**Data provided**

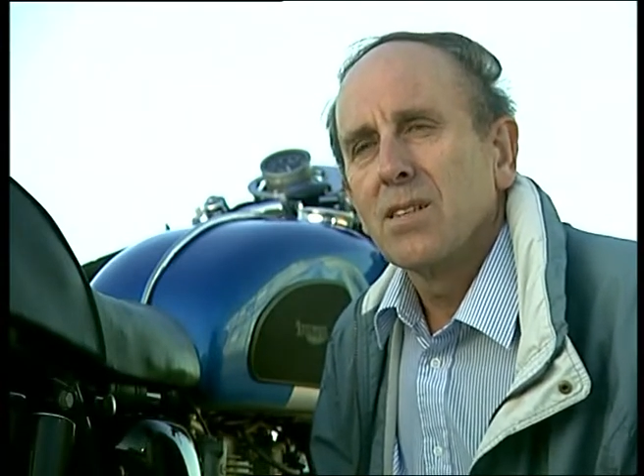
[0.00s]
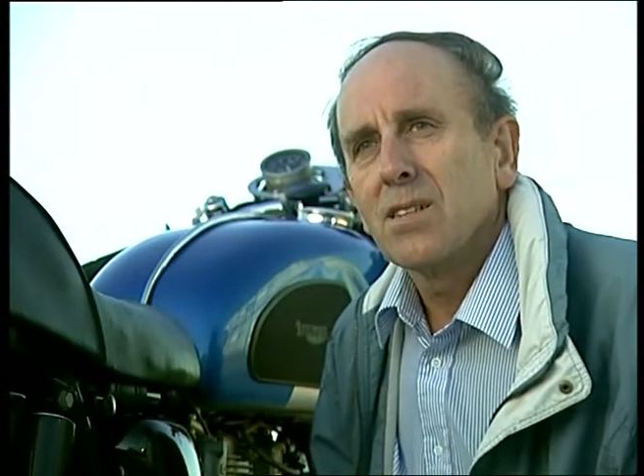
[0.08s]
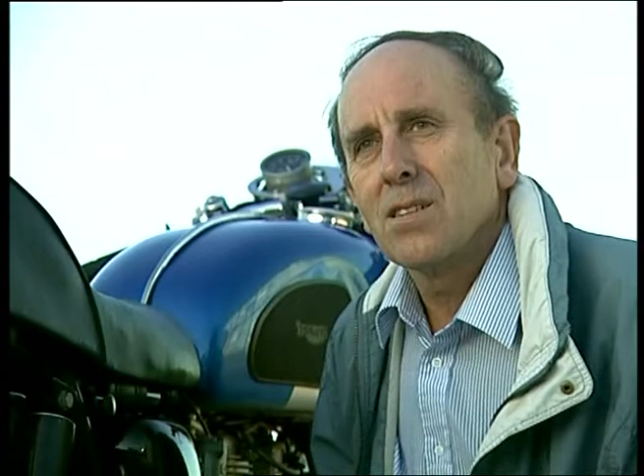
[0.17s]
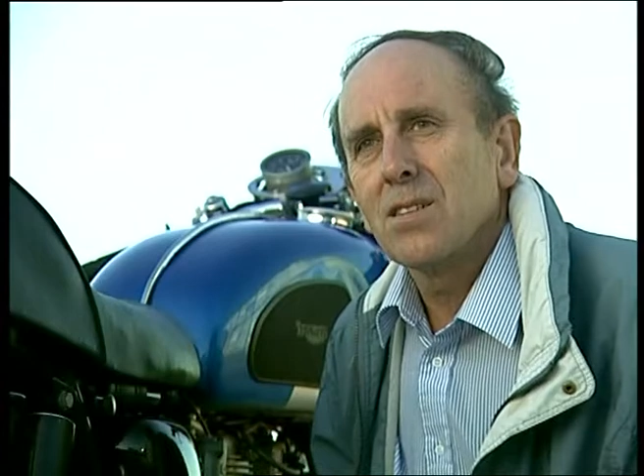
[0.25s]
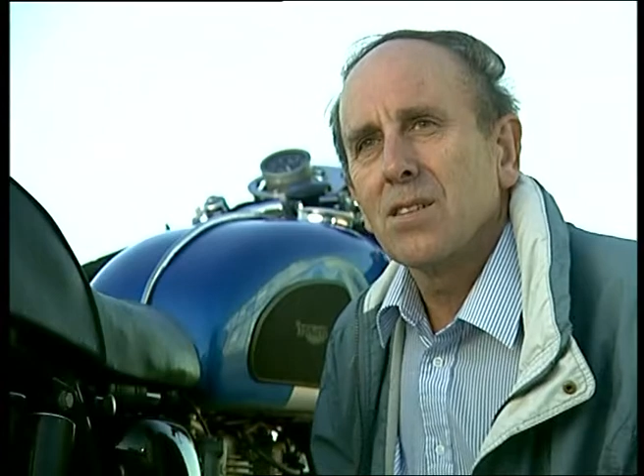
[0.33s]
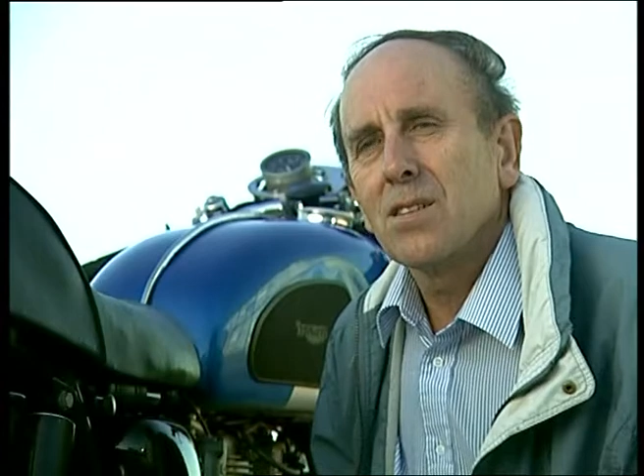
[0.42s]

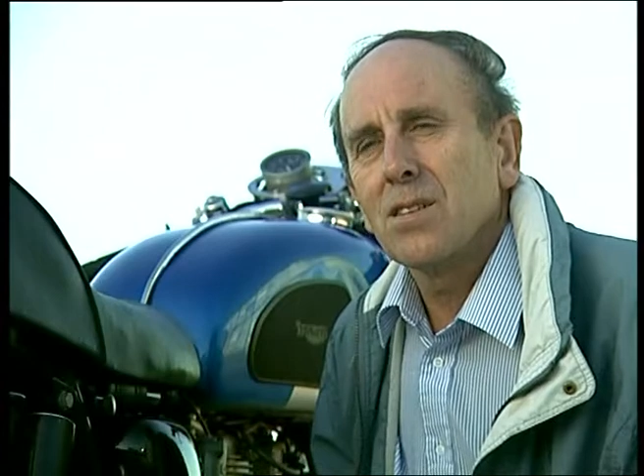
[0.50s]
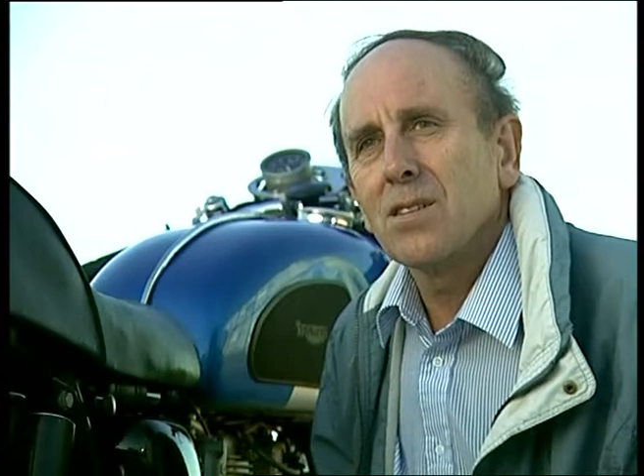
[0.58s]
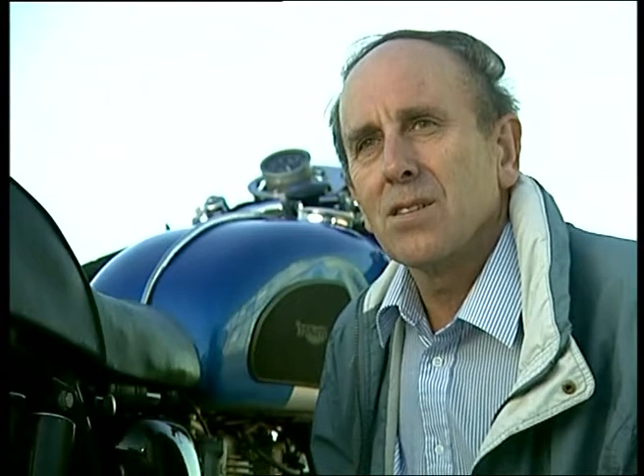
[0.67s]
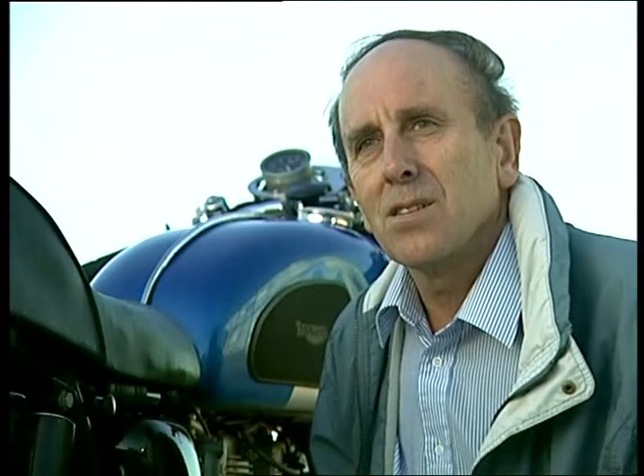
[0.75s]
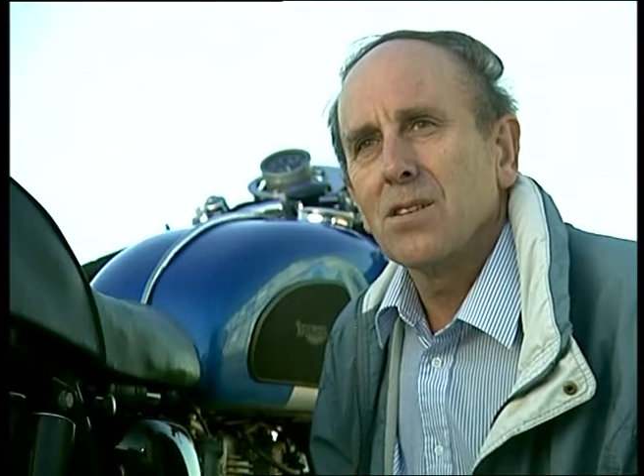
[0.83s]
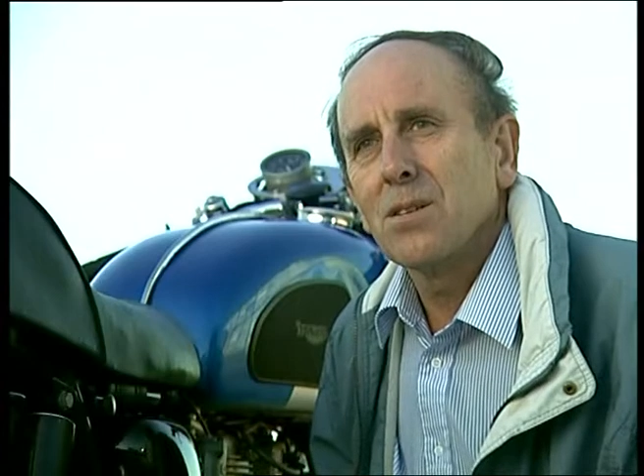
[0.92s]
to see
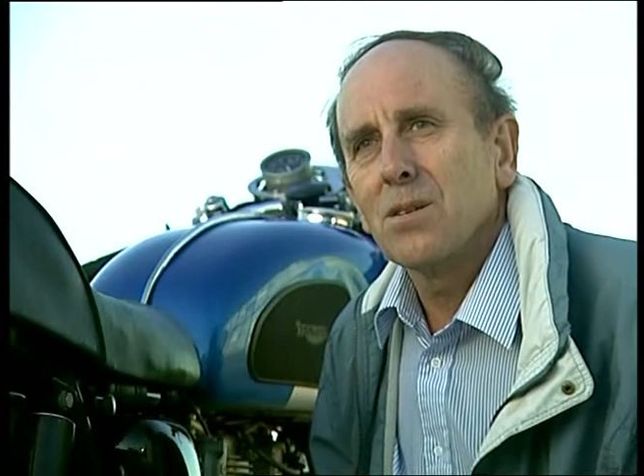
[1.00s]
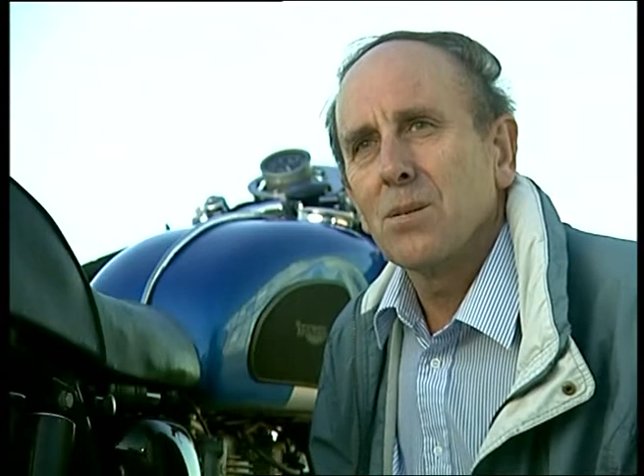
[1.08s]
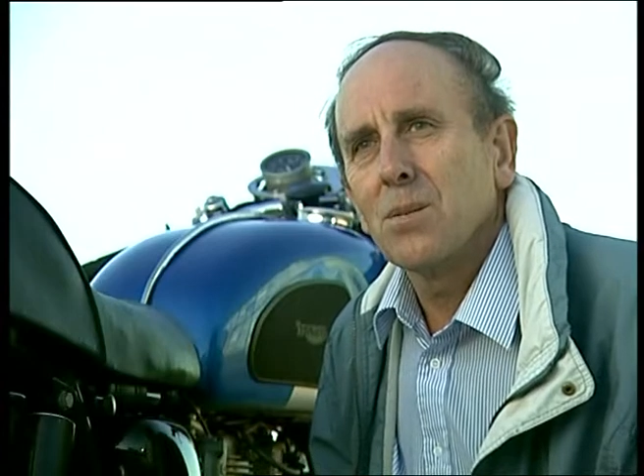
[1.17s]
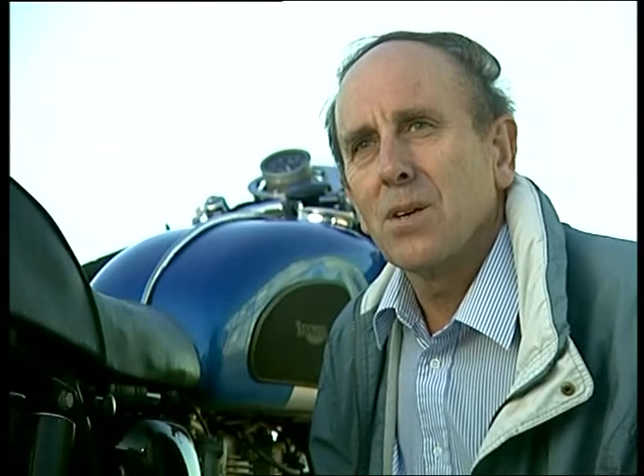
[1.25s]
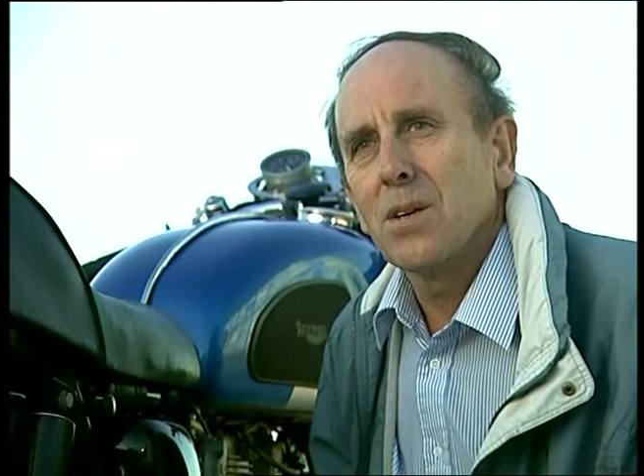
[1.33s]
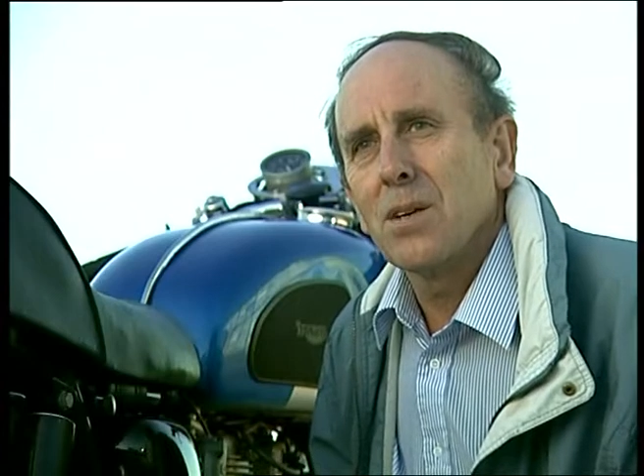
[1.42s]
who could
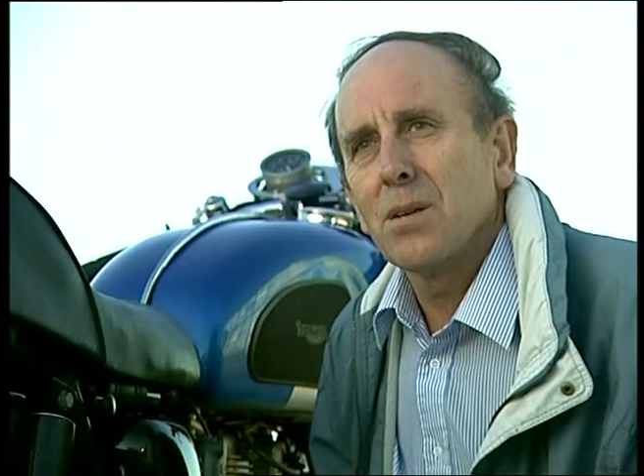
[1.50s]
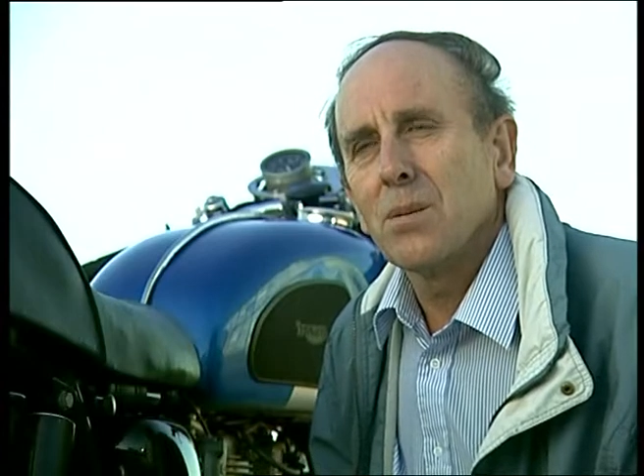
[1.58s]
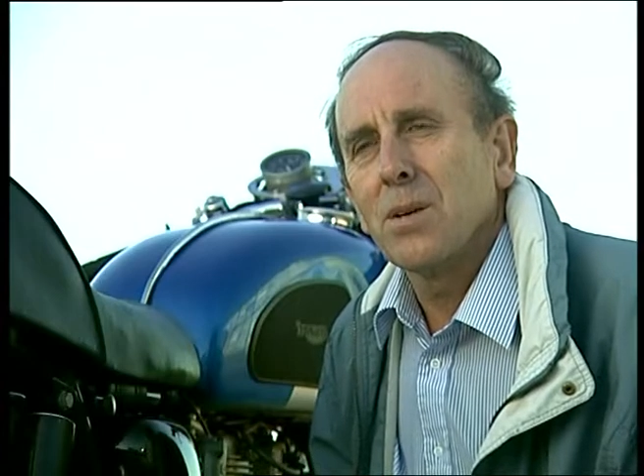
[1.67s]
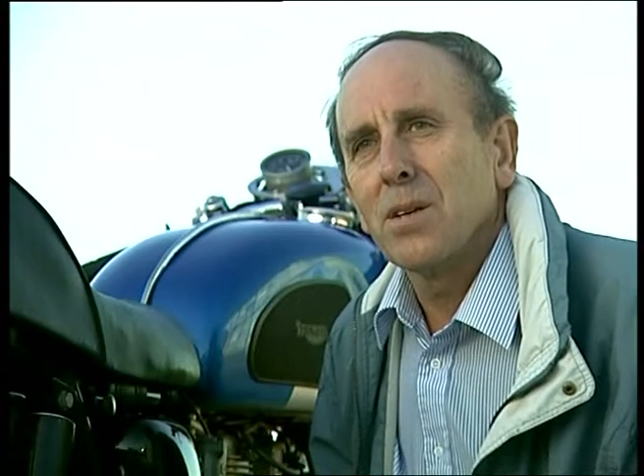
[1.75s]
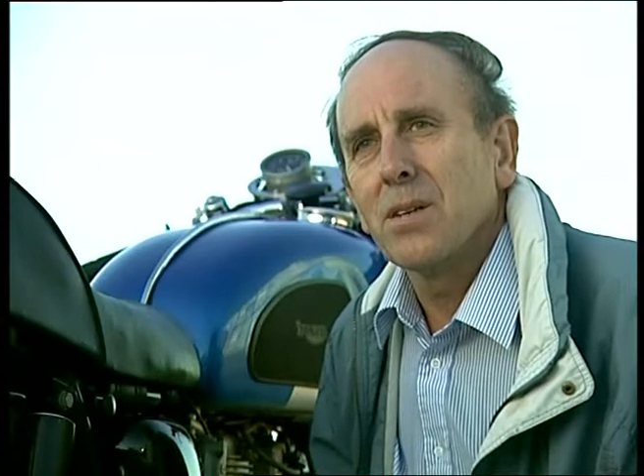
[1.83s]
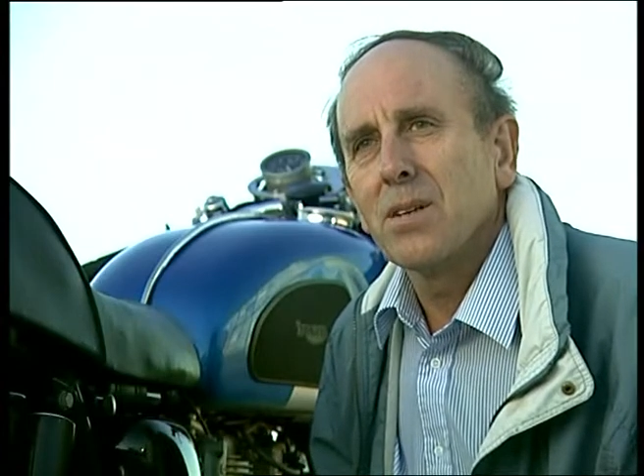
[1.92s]

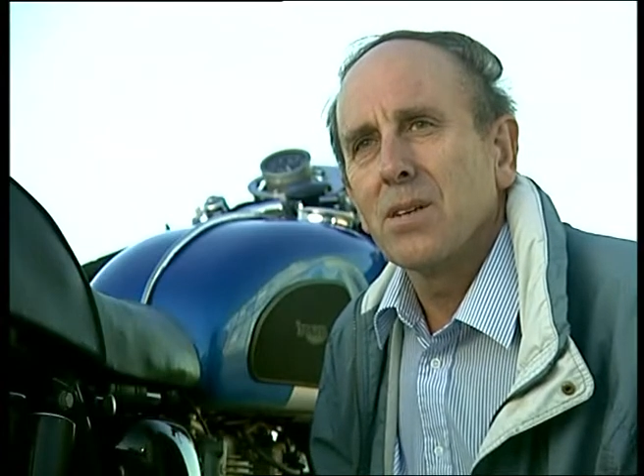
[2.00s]
win.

**What you will do**
Copy the listing above word for word. Do not include the pictures.

**Completed exercise**
[0.00s]
[0.08s]
[0.17s]
[0.25s]
[0.33s]
[0.42s]

[0.50s]
[0.58s]
[0.67s]
[0.75s]
[0.83s]
[0.92s]
to see
[1.00s]
[1.08s]
[1.17s]
[1.25s]
[1.33s]
[1.42s]
who could
[1.50s]
[1.58s]
[1.67s]
[1.75s]
[1.83s]
[1.92s]

[2.00s]
win.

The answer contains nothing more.